Oui, je garde certaines toiles pendant deux ou trois ans. Il m’arrive de les mettre de côté, puis de les regarder à nouveau, et je vois clairement ce qu’il faut faire, ce qui les ramène à la vie. Je me donne la liberté de faire vingt ou trente tableaux à la fois, et je travaille sur deux ou trois d’entre eux chaque jour. J’aime garder toutes les options ouvertes. Peindre en même temps autant de toiles me permet de naviguer au fil de mes intérêts. Parfois, j’ai envie de travailler de façon très gestuelle, avec une large brosse et de la musique à fond, et d’autres fois avec un petit pinceau, sur des détails, en écoutant des livres lus.

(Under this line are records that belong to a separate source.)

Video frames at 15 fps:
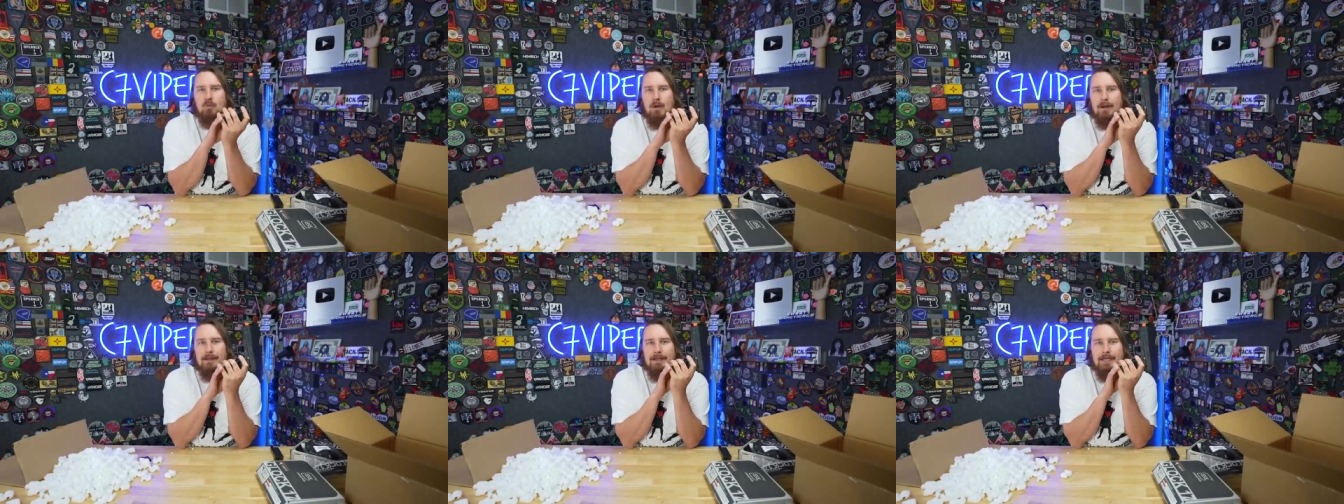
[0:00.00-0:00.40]

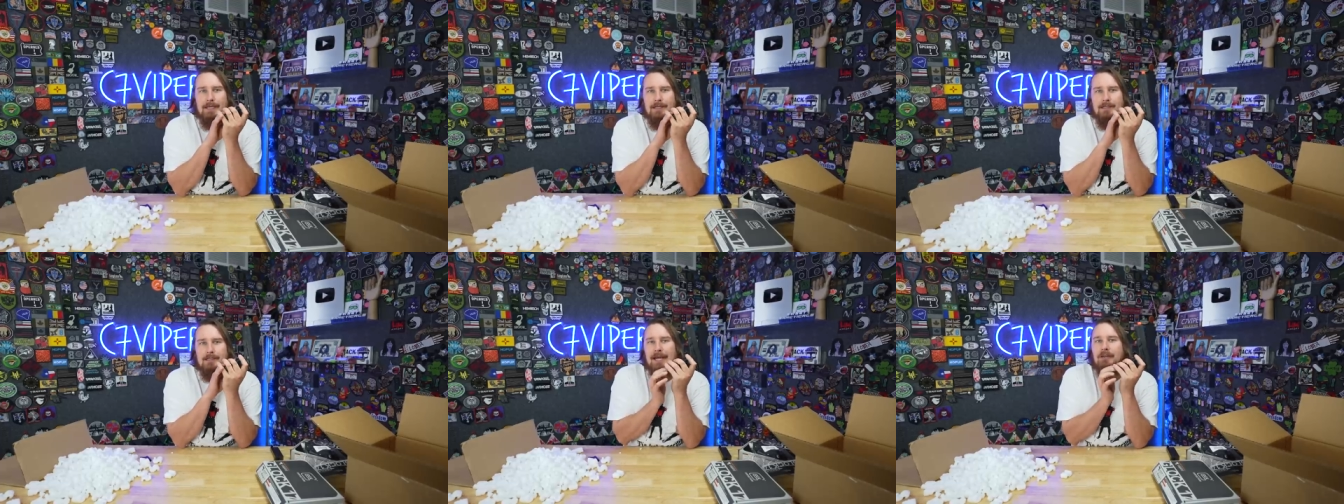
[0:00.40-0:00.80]
one of
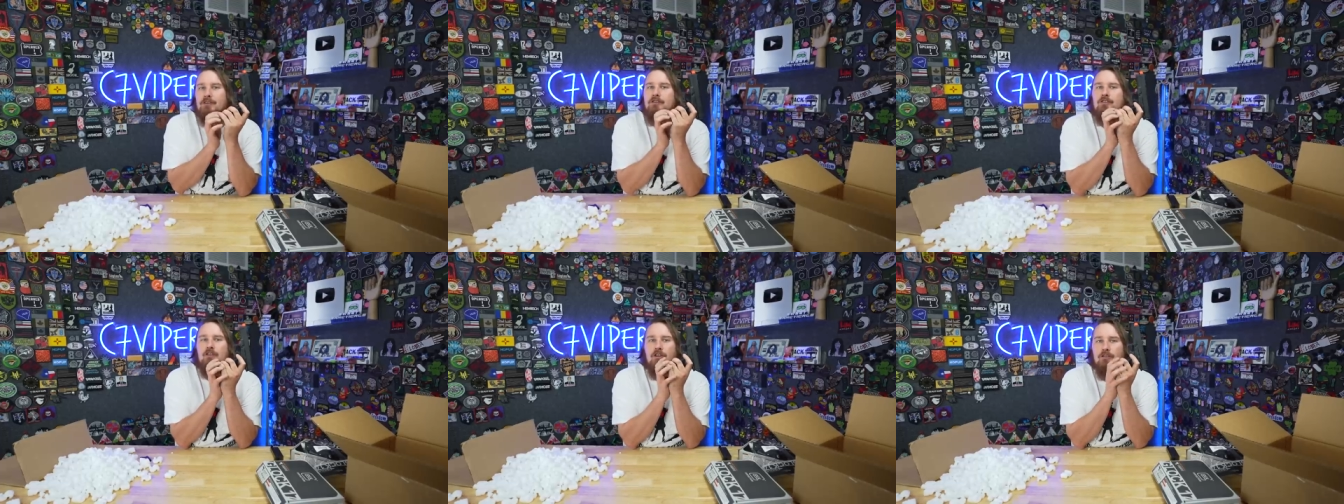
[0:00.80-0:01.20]
these, and
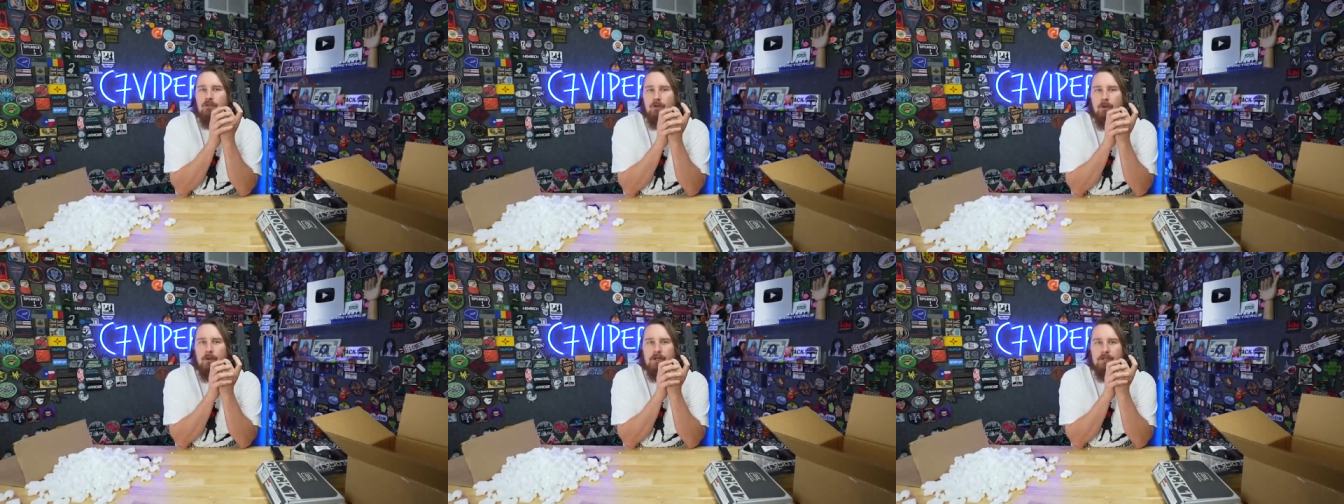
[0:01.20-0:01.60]
there's
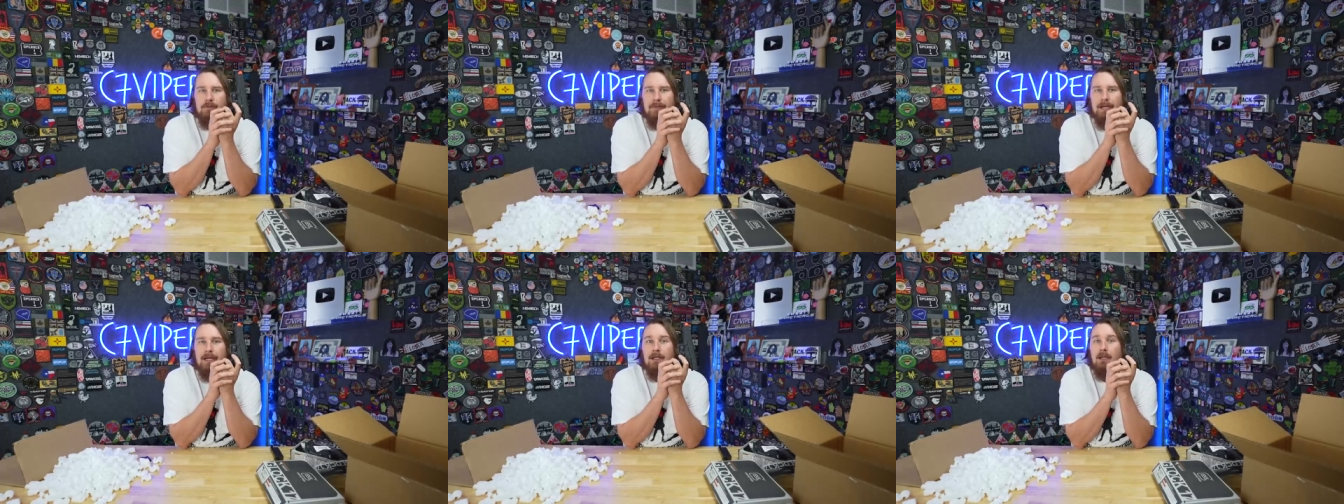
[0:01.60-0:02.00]
also going to
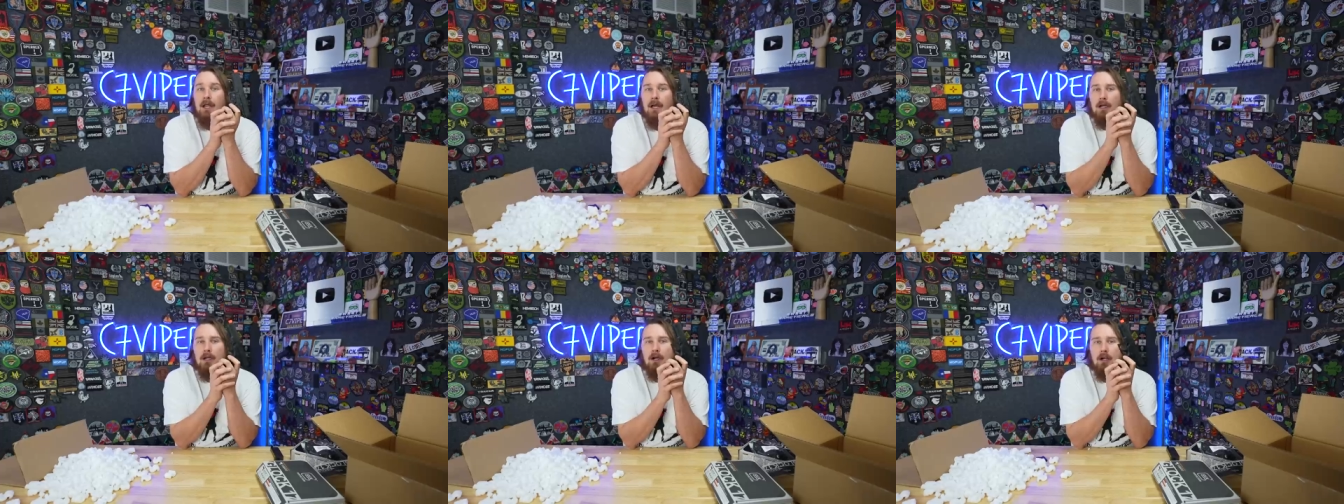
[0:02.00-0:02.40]
be a
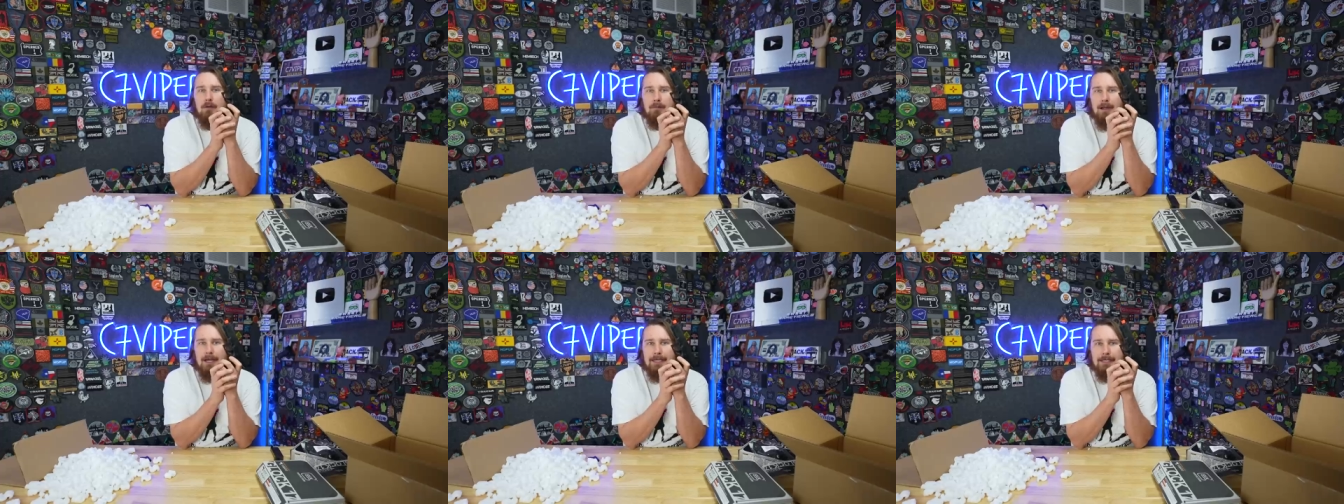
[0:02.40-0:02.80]
Glock
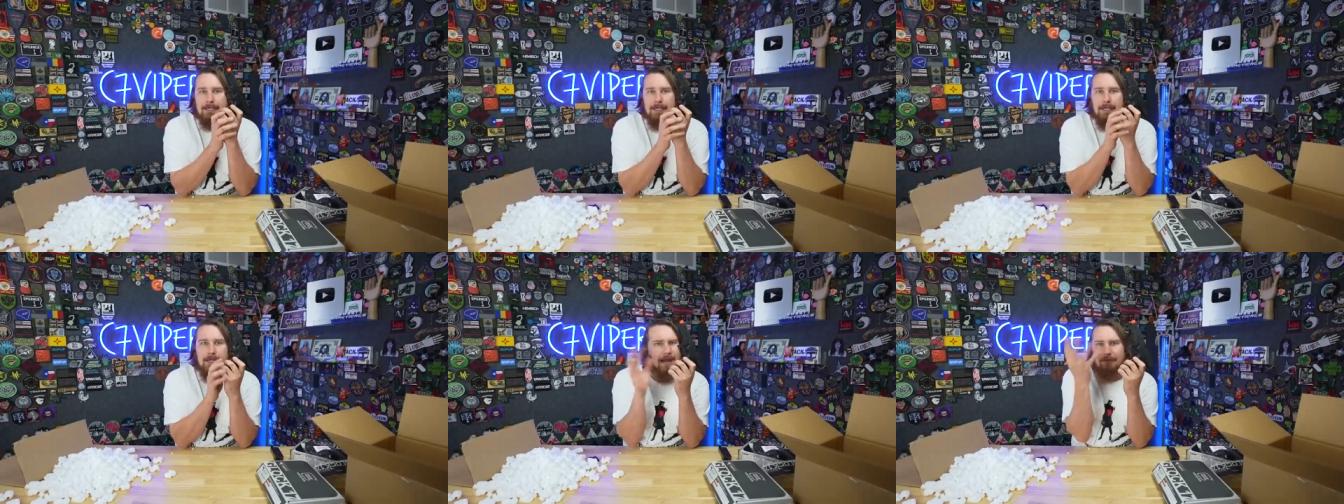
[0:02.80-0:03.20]
carbine
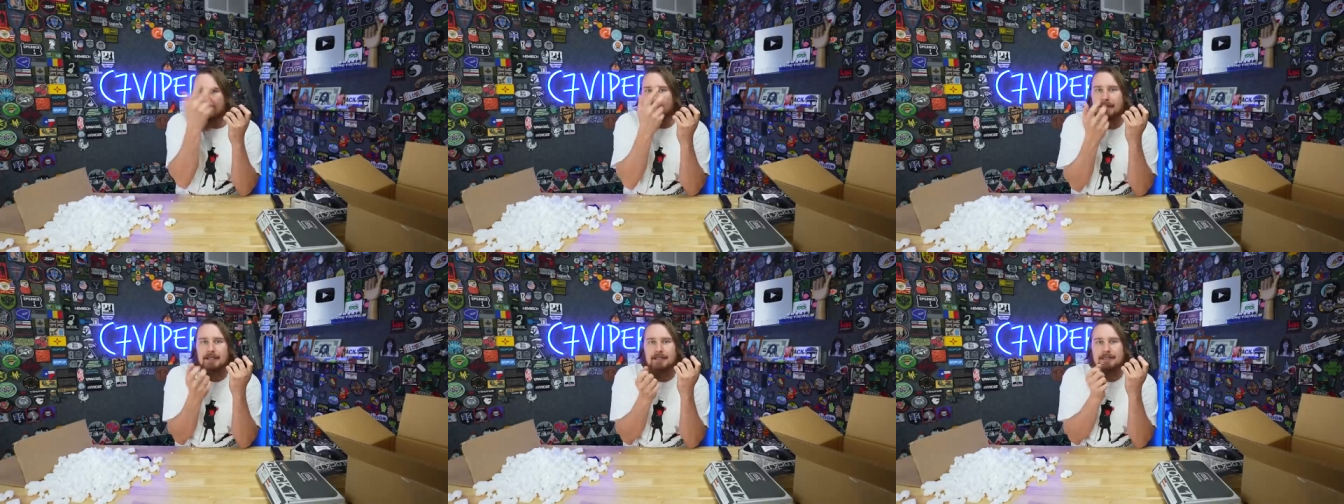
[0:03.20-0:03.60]
kit.
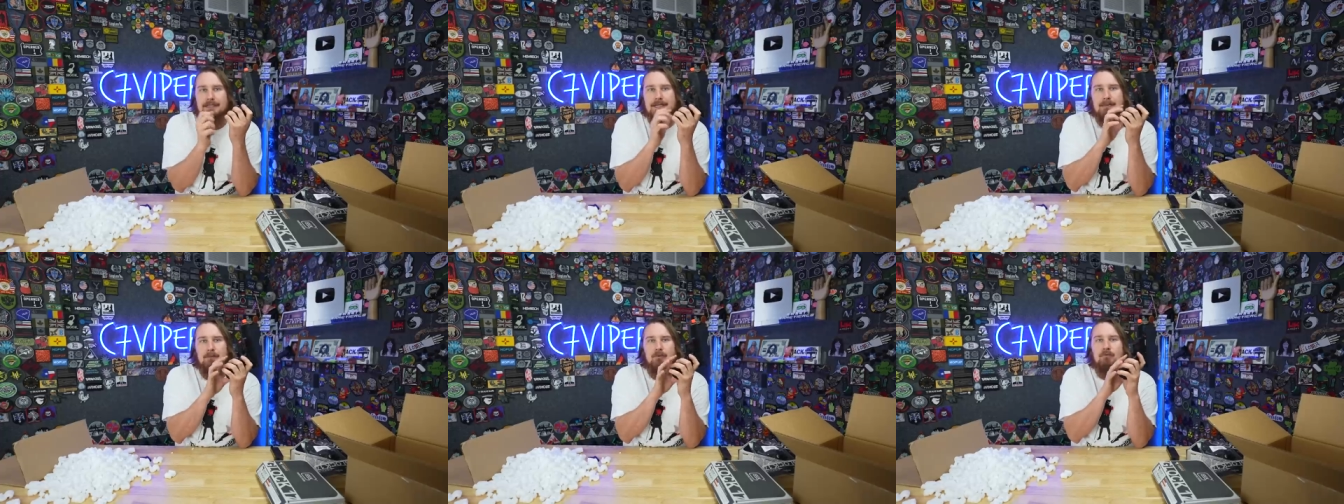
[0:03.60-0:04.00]
Everything
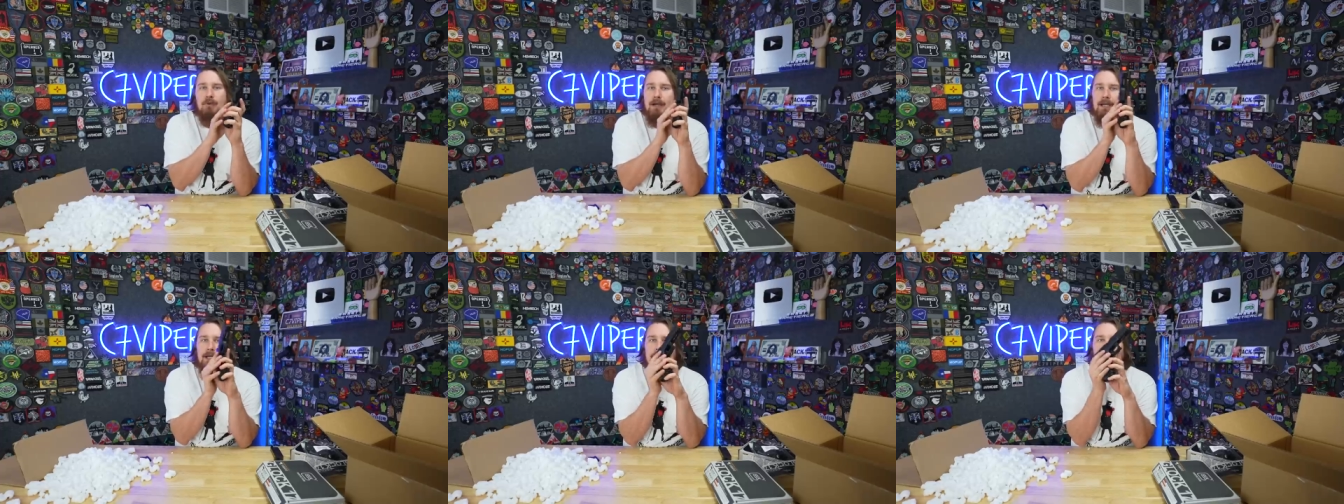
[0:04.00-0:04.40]
assembled,
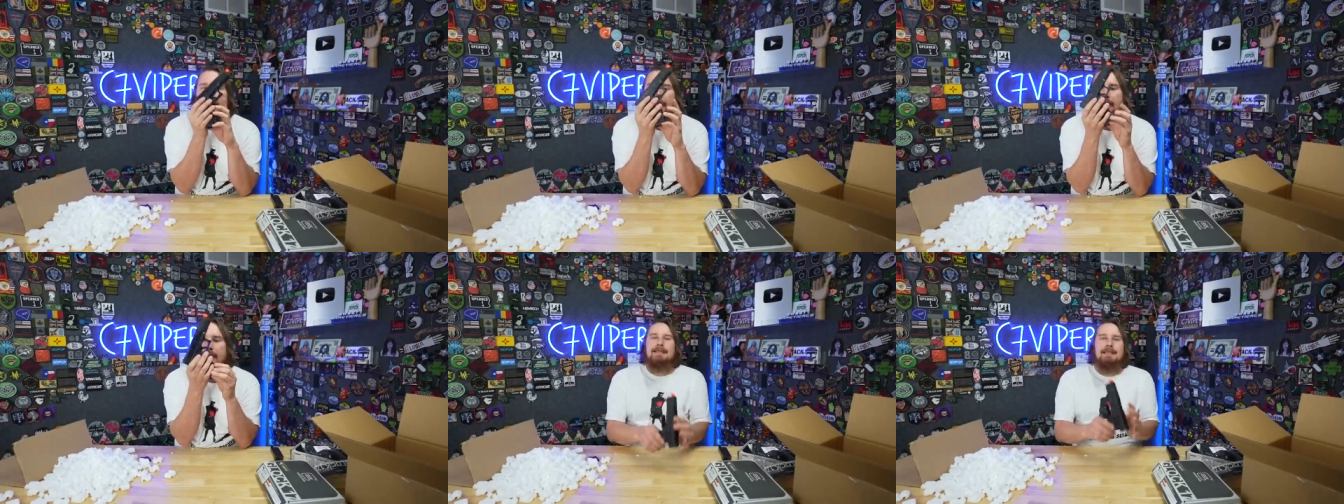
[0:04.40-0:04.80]
ready to go.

Avez-vous des assistants ?
Oui, j’en ai deux. L’un m’aide à préparer mes toiles dans l’atelier et à tout organiser. L’autre est au bureau. Cela me permet de me concentrer sur la peinture. Ces deux-là, je leur suis vraiment très reconnaissant !
Il y a quelque chose de presque contradictoire entre le motif des cartes, que vous avez beaucoup utilisé pendant quelques années, et le côté très intuitif dont vous parliez ? Comment y êtes-vous venu ?
J’ai créé mes premières cartes de l’Amérique vers 2002. Je venais d’arriver à New York. Les cartes sont devenues comme des graphiques avec des statistiques, visuellement séduisants mais motivés par des fondements politiques. Les couleurs dépendaient de certaines données et non plus de mon choix. Toutes mes toiles n’ont pas ce caractère intuitif. Parfois, j’ai envie de peindre un mot ou une expression que j’ai entendus. À ce moment-là, je m’intéressais beaucoup à ce qui se passait dans la vie politique américaine, à la guerre en Irak…
Sur les toiles qui suivent le 11-Septembre, la narration paraît prendre une place de plus en plus importante.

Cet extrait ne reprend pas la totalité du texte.